En revanche, mes collègues chercheurs états-uniens, eux, évoluent. Bien des recherches ont été publiées depuis Klahr dont les principales publications se situent dans les années 70-80. Après avoir longtemps considéré que la compréhension du comptage est pratiquement innée et, donc, que son enseignement le plus tôt possible et le plus loin possible va de soi, la majorité des chercheurs états-uniens considèrent aujourd’hui qu’il convient avant tout de faire comprendre les premiers nombres aux enfants et ils parlent, eux, de rupture dans la façon dont eux-mêmes et, donc, les éducateurs devraient concevoir le progrès des élèves (c’est leur conception de l’enseignant, pas la mienne). Sarnecka, par exemple, une des principales chercheuses actuelles dans le domaine, termine un article sous presse de la façon suivante : « C’est dans le domaine de l’éducation que cette recherche devrait avoir des conséquences importantes. Un des principaux but de l’éducation préscolaire (peut-être le principal but) devrait être de s’assurer que tous les enfants comprennent les premiers nombres.
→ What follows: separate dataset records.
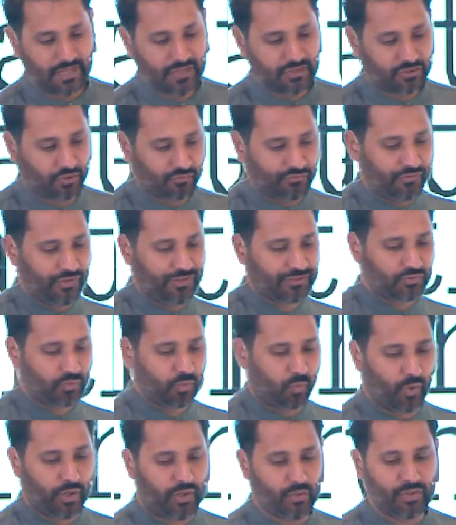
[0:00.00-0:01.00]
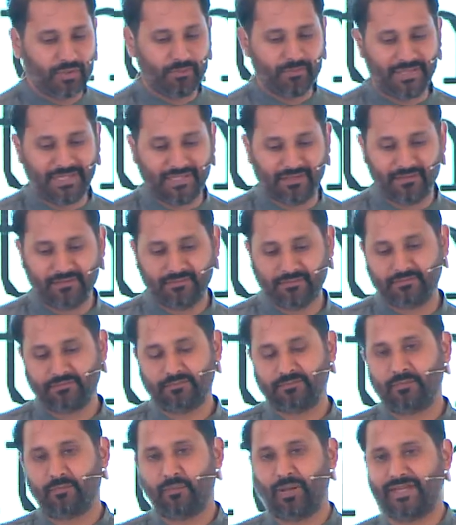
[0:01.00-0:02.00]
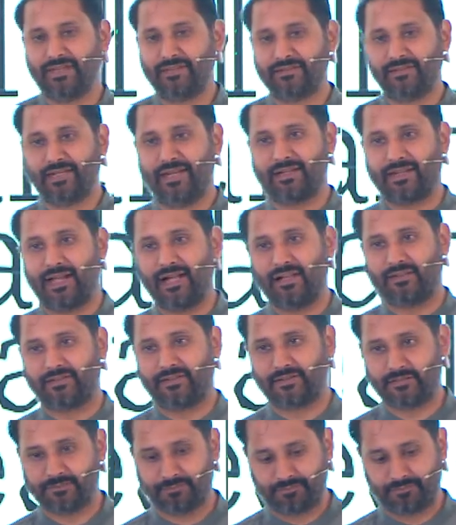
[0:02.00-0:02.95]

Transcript: So first, what do we mean by internet health?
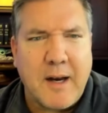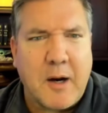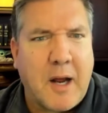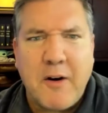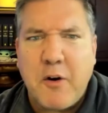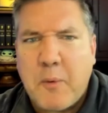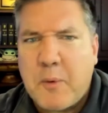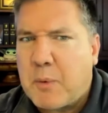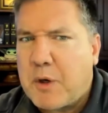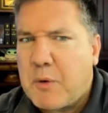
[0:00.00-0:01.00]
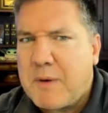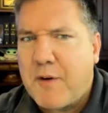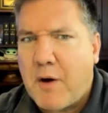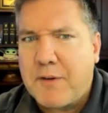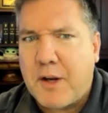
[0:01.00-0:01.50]
I don't know. Were you
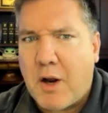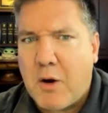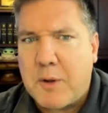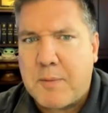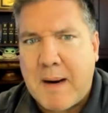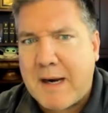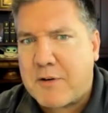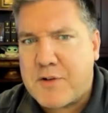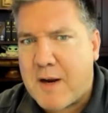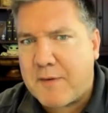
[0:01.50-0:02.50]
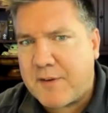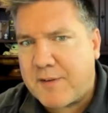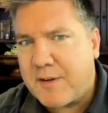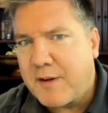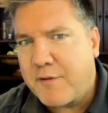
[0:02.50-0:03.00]
involved at all with
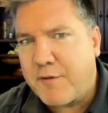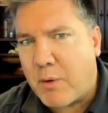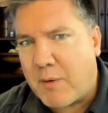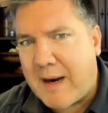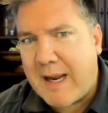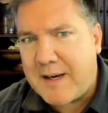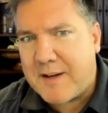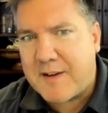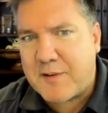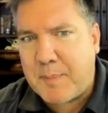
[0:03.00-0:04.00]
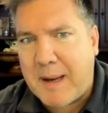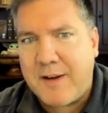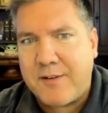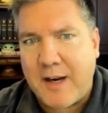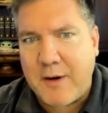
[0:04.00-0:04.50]
Microsoft's foray into the
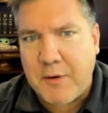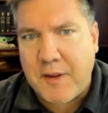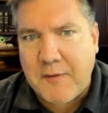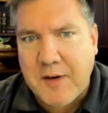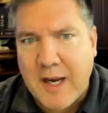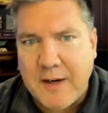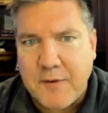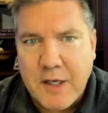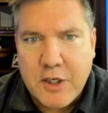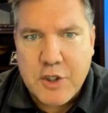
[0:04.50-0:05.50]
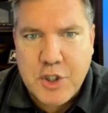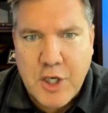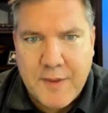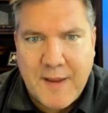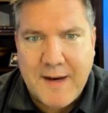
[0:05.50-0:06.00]
space? And I know that they've kind of
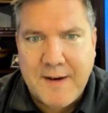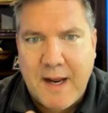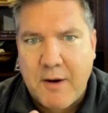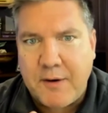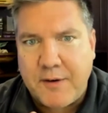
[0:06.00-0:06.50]
shut that down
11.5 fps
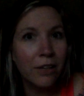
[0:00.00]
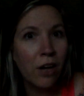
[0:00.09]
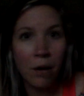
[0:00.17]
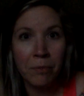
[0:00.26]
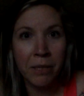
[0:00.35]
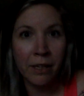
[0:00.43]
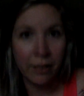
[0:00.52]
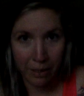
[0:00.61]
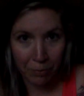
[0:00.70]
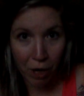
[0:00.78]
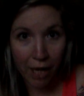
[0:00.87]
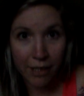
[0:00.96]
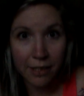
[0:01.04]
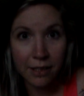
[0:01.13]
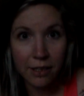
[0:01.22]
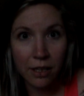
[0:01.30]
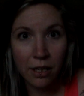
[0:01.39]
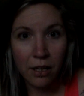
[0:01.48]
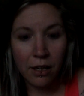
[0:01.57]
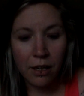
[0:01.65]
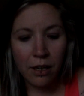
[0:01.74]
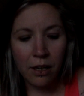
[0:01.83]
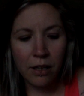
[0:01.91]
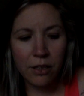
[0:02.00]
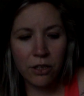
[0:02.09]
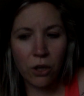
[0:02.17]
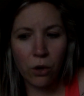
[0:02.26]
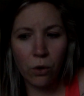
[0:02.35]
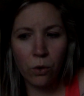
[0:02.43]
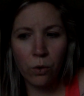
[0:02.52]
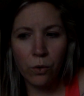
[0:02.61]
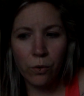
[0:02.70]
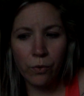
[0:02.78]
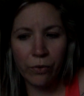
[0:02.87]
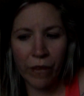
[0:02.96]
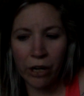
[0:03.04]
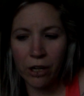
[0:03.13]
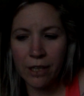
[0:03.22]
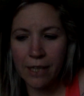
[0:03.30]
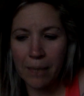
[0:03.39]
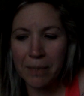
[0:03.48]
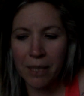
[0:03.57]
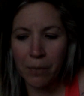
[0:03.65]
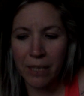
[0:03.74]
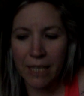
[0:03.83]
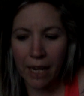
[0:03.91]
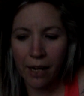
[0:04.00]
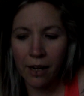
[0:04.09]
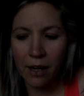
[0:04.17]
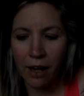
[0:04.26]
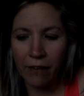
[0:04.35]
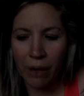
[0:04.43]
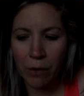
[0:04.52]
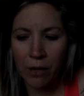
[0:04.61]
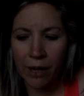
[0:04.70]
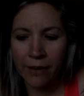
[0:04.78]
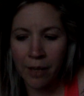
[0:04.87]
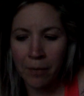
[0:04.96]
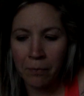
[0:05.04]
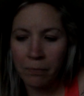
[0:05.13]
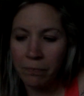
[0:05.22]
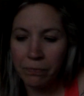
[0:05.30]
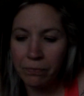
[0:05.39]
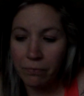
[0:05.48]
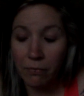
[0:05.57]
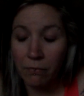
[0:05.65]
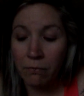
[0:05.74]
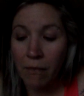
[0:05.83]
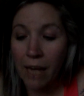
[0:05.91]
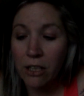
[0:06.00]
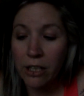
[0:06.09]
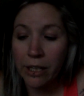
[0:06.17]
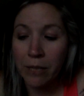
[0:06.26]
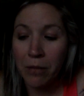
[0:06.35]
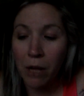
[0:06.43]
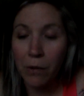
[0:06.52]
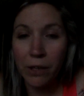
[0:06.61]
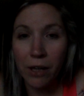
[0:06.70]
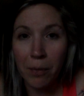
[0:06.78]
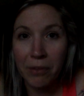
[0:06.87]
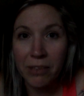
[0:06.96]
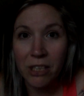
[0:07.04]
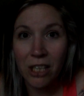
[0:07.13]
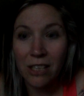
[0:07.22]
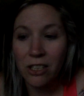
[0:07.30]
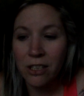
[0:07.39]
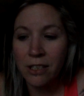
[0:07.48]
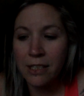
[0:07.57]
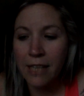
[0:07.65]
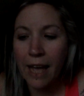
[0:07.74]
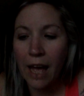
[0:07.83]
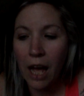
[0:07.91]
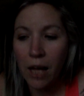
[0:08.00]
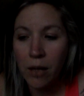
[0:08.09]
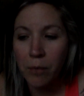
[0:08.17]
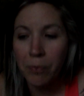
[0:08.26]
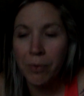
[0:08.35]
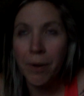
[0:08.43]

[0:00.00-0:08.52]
not being depressed. So there are steps that we take. I've outlined them actually in a blog with a couple of suggestions to help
Les enfants qui n’ont pas les concepts de cardinalité, d’itération et de conservation ne savent pas ce que sont les nombres ». Quels changements ! Mais je n’y suis pour rien : j’alertais dès 1989 sur un inévitable « coup de balancier » à venir si l’on s’inspirait avec insuffisamment de recul critique des travaux publiés aux USA à l’époque.
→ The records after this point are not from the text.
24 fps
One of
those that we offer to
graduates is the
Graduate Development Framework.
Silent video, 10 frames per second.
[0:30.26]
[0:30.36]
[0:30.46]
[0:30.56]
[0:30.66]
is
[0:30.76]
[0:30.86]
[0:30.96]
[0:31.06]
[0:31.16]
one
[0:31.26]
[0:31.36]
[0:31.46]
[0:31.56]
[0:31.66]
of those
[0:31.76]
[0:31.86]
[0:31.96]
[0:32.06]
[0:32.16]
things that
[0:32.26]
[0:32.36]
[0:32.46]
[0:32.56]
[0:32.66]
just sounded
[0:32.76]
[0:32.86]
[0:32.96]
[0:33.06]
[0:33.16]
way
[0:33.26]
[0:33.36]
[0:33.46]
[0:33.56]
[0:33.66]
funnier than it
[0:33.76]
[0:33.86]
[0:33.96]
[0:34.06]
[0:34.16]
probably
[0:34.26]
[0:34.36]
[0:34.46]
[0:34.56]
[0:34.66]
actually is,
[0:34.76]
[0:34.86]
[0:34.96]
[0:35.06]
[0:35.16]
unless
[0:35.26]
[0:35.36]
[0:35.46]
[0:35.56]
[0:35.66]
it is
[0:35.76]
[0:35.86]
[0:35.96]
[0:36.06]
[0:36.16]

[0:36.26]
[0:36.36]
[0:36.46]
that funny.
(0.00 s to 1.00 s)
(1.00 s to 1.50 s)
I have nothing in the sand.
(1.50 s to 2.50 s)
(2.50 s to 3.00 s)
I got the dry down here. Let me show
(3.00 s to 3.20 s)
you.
Je me rappelle très bien que le centre de formation ASH à Beaumont a été un fer de lance de la réhabilitation de l’enseignement du comptage-numérotage en France : il apparaît clairement que c’est ce « coup de balancier » là qu’il aurait fallu éviter.


Réponse de Michel Vinais à Rémi Brissiaud le 8 octobre 2012 à 13h48

Monsieur Brissiaud,

D'abord merci de votre réponse, si ce n'est que je crains fort que ce ne soit qu'une non réponse… s'il nous faut citer nos sources externes et je peux le faire comme vous, cela peut -être intéressant mais non suffisant, ni déterminant ; d'autre part je n'entrerai pas sur le discours de savoir si le centre national eut été " le fer de lance " de cette approche car ce qui m'intéresse dans notre échange c'est le sujet apprenant, celui qui ne fait jamais n'importe quoi mais toujours ce que ses structures du moment lui permettent d'agir.
Et je confirme ce que j'ai écrit lors de ma première réaction : il me semble que vous proposez un vecteur complémentaire d'accès à la cardinalité en favorisant la réorganisation des connaissances chez l'enfant mais j'ai bien dit complémentaire, complémentaire à l'activité de comptage. C'est pour cela que je vous parlais du tout ou rien, ce sont les deux approches qui permettent au sujet de conceptualiser. Et je reprendrai ici le titre de recherches et surtout d'articles publiés depuis dix ans " Le comptage et la cardinalité, deux apprentissages de longue haleine qui évoluent en interaction ".